The Merchants Payments Coalition is now asking Congress to investigate Visa and Mastercard for anti-competitive activities in the US credit and debit card markets and is urging action amid rising inflation.
rising costs
The one-year delay in Visa and Mastercard’s new exchange rates was already a concession to members of the retail industry whose sales either fell or shifted online during the pandemic. The lag has brought another variable into play: inflation.
The MPC has asked lawmakers to form a committee to investigate why card networks are now increasing swipe fee rates, citing President Biden’s call during the State of the Union address to fight inflation increasing competition.
Visa and Mastercard swipe fees currently average 2.22% of the purchase price and will total $61.6 billion in 2020, up 127% over the past decade, the MPC said in its press release.
Inflation drives up the amount card networks collect on each transaction as prices rise. So if a $100 item went up to $107 based on 7% inflation, the swipe fee for that transaction would go from $2.22 to $2.38, according to Merchant Coalition. dollars rise.

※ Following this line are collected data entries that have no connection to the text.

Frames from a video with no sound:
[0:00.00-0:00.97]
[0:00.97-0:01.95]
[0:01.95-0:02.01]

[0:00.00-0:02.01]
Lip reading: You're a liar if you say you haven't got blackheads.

For mainstream retailers, the fee increases that Visa and Mastercard will introduce next month will reduce the cost a mainstream retailer pays to accept a $100 transaction using a traditional Visa credit card from about $1.90 Dollars increase to around $1.99, which the MPC estimates will increase The total swipe fees paid by merchants is $1.2 billion.
The Electronic Payments Coalition denies the merchant group’s claims, insisting that the full amount retailers pay to accept payments in the US “compares favorably with global credit card exchange rates.” The organization cites data that suggests the merchant rebate rate — the total fee merchants pay to process payments including interchange — was 2.17% for U.S. credit cards in 2020, versus 1.96% for similar global markets without government controls .

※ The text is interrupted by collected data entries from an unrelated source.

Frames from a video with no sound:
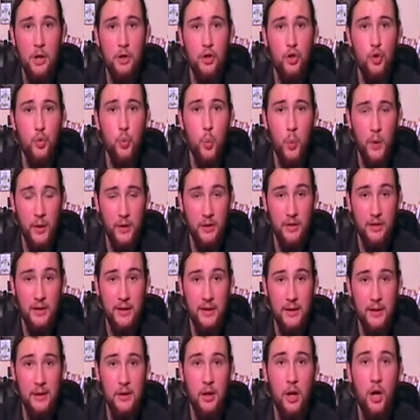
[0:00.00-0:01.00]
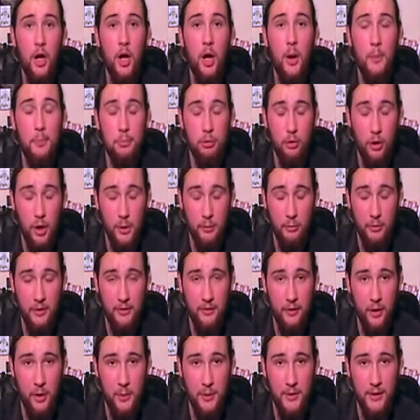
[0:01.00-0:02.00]
You will need a primary
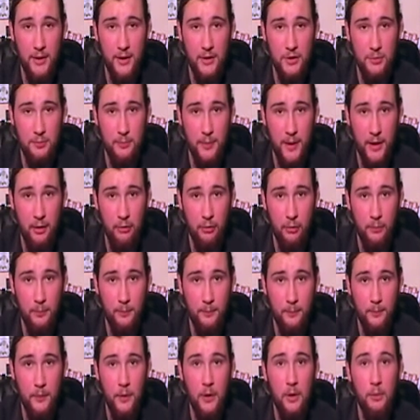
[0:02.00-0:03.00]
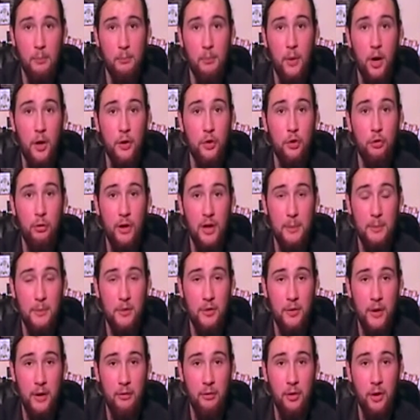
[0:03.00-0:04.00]
fermentation barrel. Mine's already been
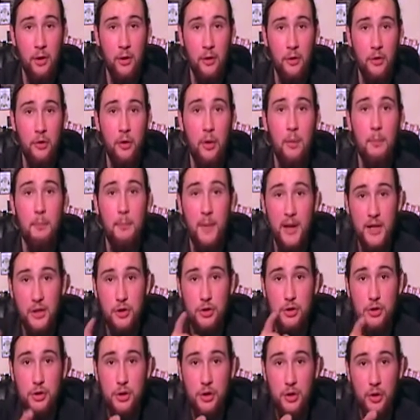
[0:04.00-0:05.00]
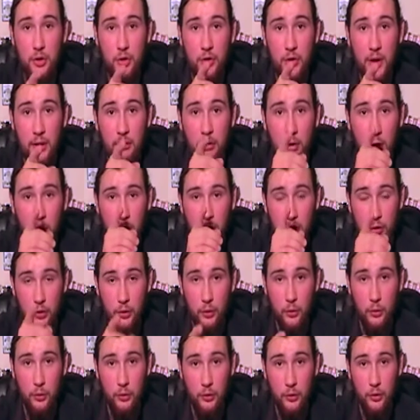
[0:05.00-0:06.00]
sterilised. Make sure you sterilise
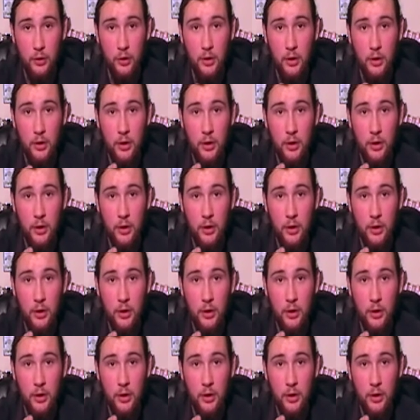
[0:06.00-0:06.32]
yours.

The Payment Industry Coalition points out that in the booming buy-it-now/pay-later industry, retailers are reportedly paying fees of 2% to 8% to installment lenders to offer their services at the point of sale.
“BNPL fees are much higher than interbank fees, but retailers and merchants are not asking Congress to lower BNPL fees,” Smith, the EPC spokesman, said via email.
According to Smith, the retailers also failed to document how they lowered the prices of goods following the implementation of the 2010 Durbin Amendment to the Dodd-Frank Act, which limited exchanges of debit card transactions.
“Why do big retailers need another government handout when they’re already making record profits?” asked Smith.
The Federal Reserve proposed exploration last year new debit routing rules to ensure exchange rates are still fair following the surge in e-commerce and digital transactions caused by the pandemic. The proposal has not progressed further.